# Collected data entries
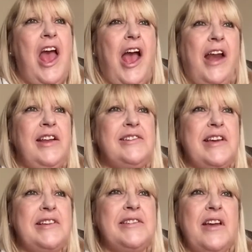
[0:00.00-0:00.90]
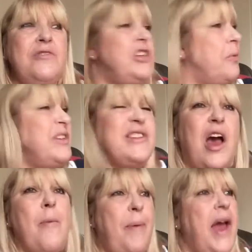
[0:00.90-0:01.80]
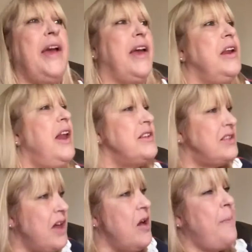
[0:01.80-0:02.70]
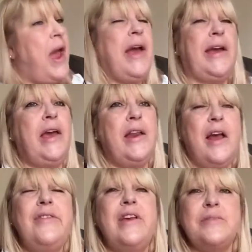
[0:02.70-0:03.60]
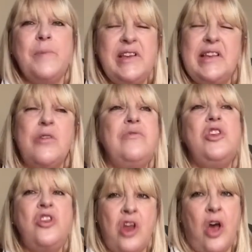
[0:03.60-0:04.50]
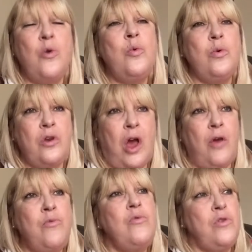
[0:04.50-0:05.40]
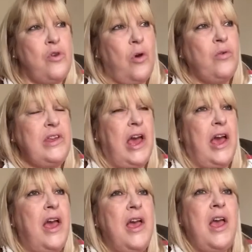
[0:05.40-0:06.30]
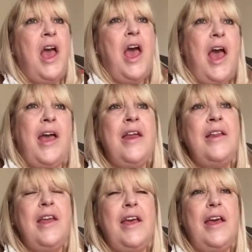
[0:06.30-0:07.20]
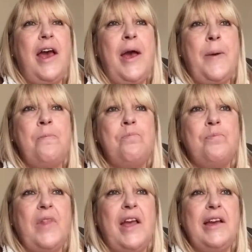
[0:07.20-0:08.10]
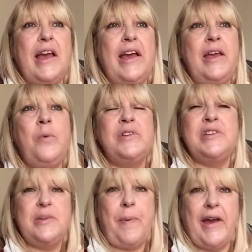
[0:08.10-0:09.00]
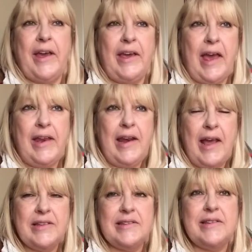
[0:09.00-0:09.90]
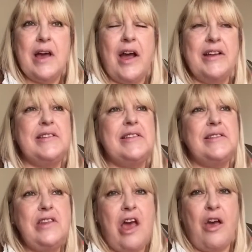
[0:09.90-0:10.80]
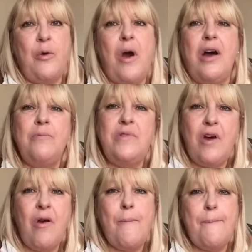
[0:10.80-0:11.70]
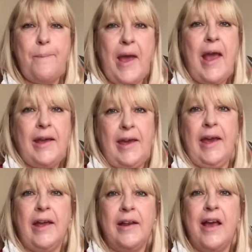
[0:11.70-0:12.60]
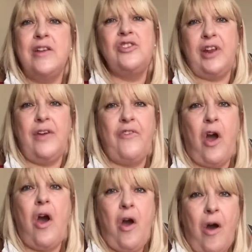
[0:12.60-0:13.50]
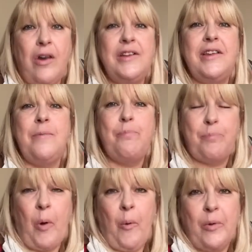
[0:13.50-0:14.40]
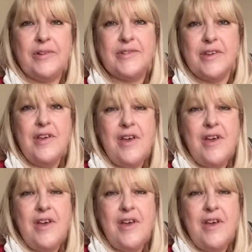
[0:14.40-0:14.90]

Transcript: And he's there saying, shall we start packing? Let's start packing. And there's me going, no, not yet. And he wanted to pack again last night. I says, no, I'm not packing until I've got a holiday booked.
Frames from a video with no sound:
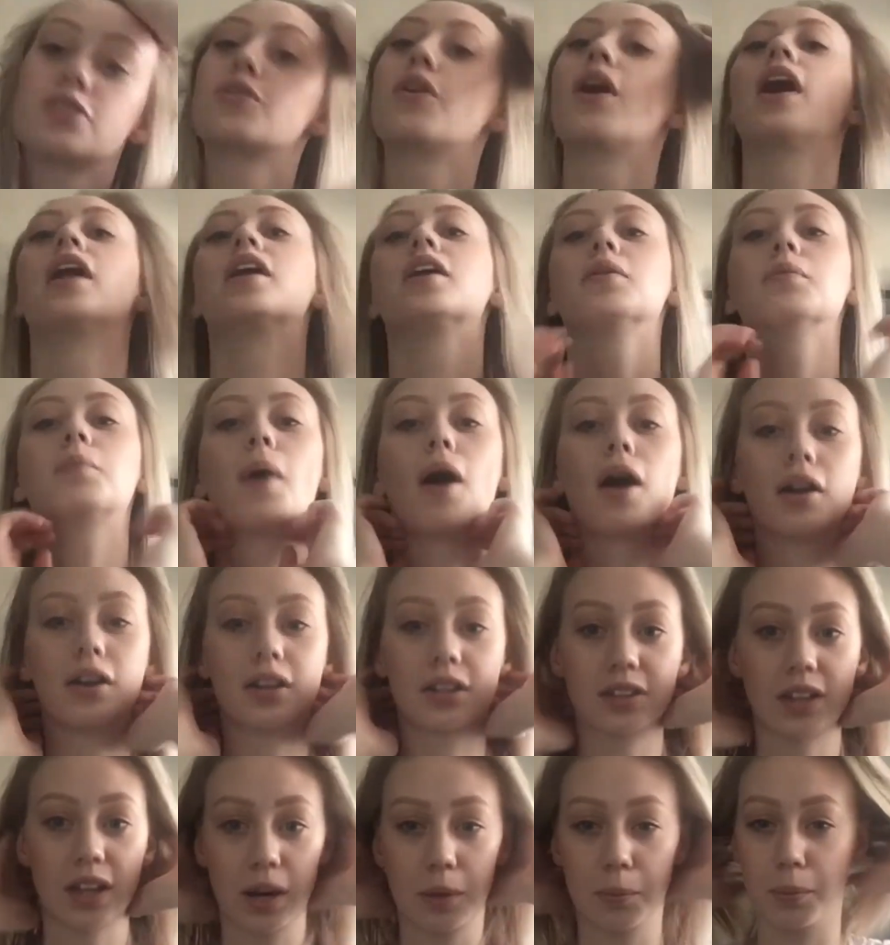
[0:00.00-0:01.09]
any
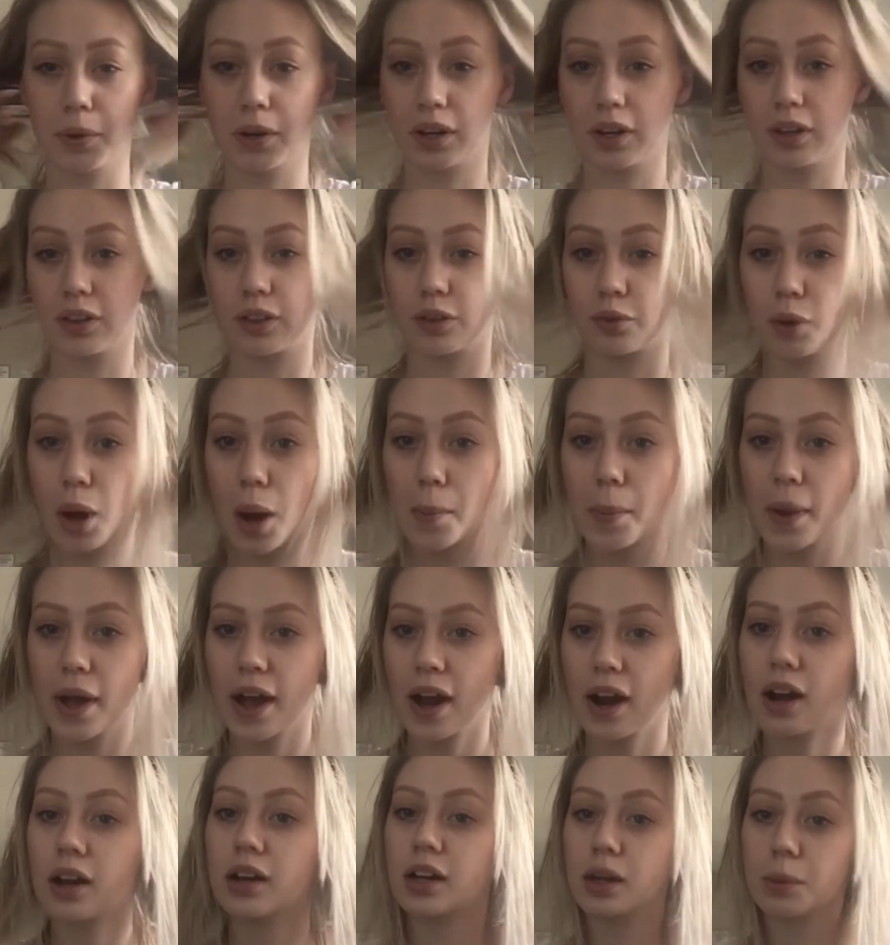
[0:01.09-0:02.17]
product that I'm putting throughout my
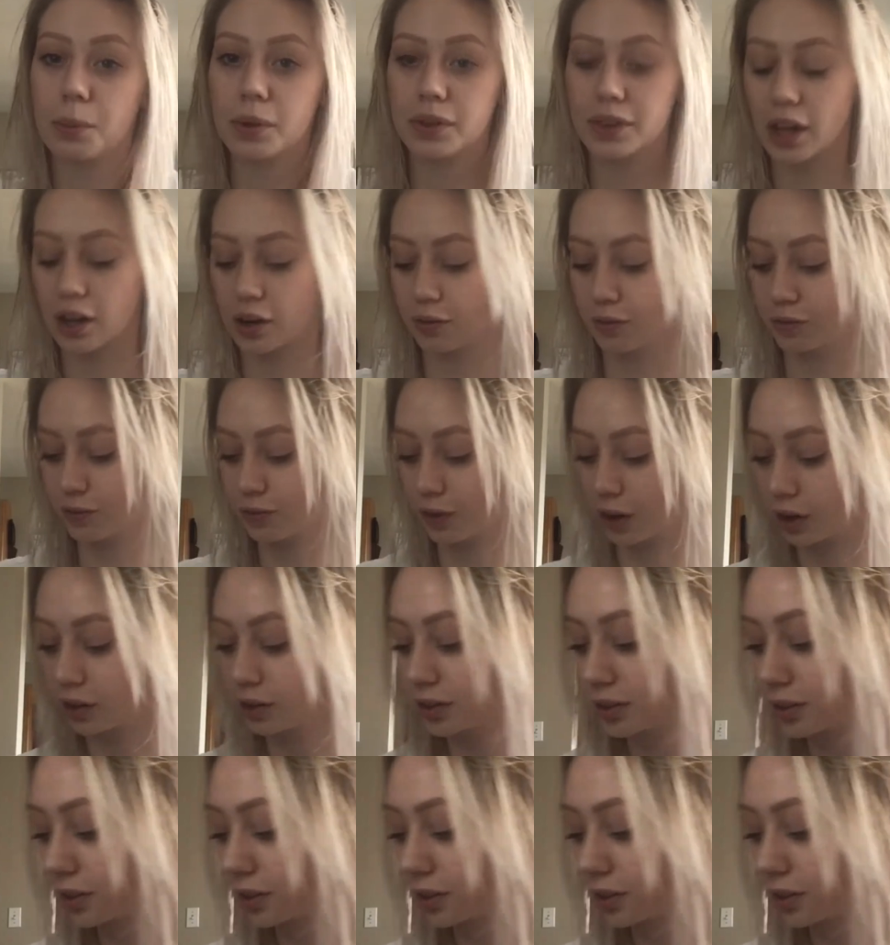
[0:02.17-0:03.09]
hair, I'm gonna put that on first.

# Your task
For this exercise, retype the data above exactly and skip every image.

# Exercise solution
[0:00.00-0:00.90]
[0:00.90-0:01.80]
[0:01.80-0:02.70]
[0:02.70-0:03.60]
[0:03.60-0:04.50]
[0:04.50-0:05.40]
[0:05.40-0:06.30]
[0:06.30-0:07.20]
[0:07.20-0:08.10]
[0:08.10-0:09.00]
[0:09.00-0:09.90]
[0:09.90-0:10.80]
[0:10.80-0:11.70]
[0:11.70-0:12.60]
[0:12.60-0:13.50]
[0:13.50-0:14.40]
[0:14.40-0:14.90]

Transcript: And he's there saying, shall we start packing? Let's start packing. And there's me going, no, not yet. And he wanted to pack again last night. I says, no, I'm not packing until I've got a holiday booked.
Frames from a video with no sound:
[0:00.00-0:01.09]
any
[0:01.09-0:02.17]
product that I'm putting throughout my
[0:02.17-0:03.09]
hair, I'm gonna put that on first.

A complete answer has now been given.